Near Eastern and Hellenistic Mythology

Gunkel has proposed that there may be links between the Babylonian creation myth Enuma Elish and biblical accounts of creation in Gen 1 and apocalyptic texts. For example, he found links between Enuma Elish and the apocalyptic descriptions of the eschatological battle between the divine warrior and the personified chaos (Isa 27:1; Dan 7:7–8, 11; 2 Baruch 29:4; Rev 12; Gunkel, Creation and Chaos). In his view, the depiction of the battle between God and the Dragon (i.e., personified chaos) in Rev 12 was an eschatological transformation of the “chaos battle” (Chaoskampf) tradition found in Enuma Elish and echoed in Genesis and several psalms (e.g., Gen 1; Pss 74:12–15; 89:9–10; 104:5–9).

The discovery of Ugaritic texts further suggest a link between apocalyptic literature and ancient Near Eastern mythology. These Ugaritic texts provide Canaanite parallels to some of the imagery used in Dan 7. In particular, the biblical descriptions of “one like a Son of Man” coming “with the clouds of heaven” (e.g., Dan 7:13) parallel epithets of Baal as one who rides on the clouds; additionally, Yahweh’s title “Ancient of Days” (e.g., Dan 7:9, 13) is similar to descriptions of El as the “Father of Years” (Collins, Apocalyptic Imagination, 101–02). Also, the Ugaritic Ba’al Cycle presents a West Semitic version of the divine warrior/chaos battle (Chaoskampf) myth. This text is ostensibly closer to Israelite versions of the chaos myth and perhaps a more likely candidate for the ultimate source of the motif found in apocalyptic literature. However, in most instances the myth has probably been filtered through Israelite/biblical versions prior to its appearance in an apocalyptic form.

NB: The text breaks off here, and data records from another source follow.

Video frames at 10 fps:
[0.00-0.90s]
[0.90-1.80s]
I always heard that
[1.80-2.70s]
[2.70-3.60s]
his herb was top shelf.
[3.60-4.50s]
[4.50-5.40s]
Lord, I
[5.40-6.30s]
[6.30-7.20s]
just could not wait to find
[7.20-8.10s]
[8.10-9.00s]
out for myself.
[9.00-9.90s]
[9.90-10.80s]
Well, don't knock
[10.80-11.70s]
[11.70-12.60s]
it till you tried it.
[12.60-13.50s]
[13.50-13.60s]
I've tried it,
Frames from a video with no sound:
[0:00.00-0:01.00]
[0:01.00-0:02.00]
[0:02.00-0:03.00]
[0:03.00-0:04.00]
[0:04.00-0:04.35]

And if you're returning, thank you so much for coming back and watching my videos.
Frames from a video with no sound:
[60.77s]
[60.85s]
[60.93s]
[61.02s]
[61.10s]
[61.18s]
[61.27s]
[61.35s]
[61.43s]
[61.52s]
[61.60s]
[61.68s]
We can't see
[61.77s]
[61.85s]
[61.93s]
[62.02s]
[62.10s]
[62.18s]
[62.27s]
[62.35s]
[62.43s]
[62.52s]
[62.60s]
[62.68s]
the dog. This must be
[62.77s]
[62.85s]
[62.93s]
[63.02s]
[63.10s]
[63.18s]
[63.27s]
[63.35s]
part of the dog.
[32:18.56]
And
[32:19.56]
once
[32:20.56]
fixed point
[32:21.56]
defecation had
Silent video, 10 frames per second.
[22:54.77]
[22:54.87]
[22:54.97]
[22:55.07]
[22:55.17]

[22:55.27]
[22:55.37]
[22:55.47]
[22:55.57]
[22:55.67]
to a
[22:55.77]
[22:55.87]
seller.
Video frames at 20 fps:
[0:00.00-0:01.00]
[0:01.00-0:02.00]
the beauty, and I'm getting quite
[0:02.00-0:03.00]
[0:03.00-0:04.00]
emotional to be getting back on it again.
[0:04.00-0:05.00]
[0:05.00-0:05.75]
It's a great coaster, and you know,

Hellenistic and Persian mythology is also represented within apocalyptic literature. For example:

First Enoch 6–11 contains echoes of the Prometheus myth and possibly the mythic traditions concerning the Titans (Nickelsburg, 1 Enoch 1, 62).

• The periodization of primeval history and dystopian view of history in Hesiod’s Works and Days (106–201) may form part of the background of such apocalyptic texts as Dan 2, although earlier Near Eastern parallels may provide more direct sources.

• The “four kingdom schema” of Dan 2 parallels the Persian text Bahman Yasht, in which Zarathustra dreams of a tree with four branches of different types of metal signifying four kingdoms (Collins, Apocalyptic Imagination, 94).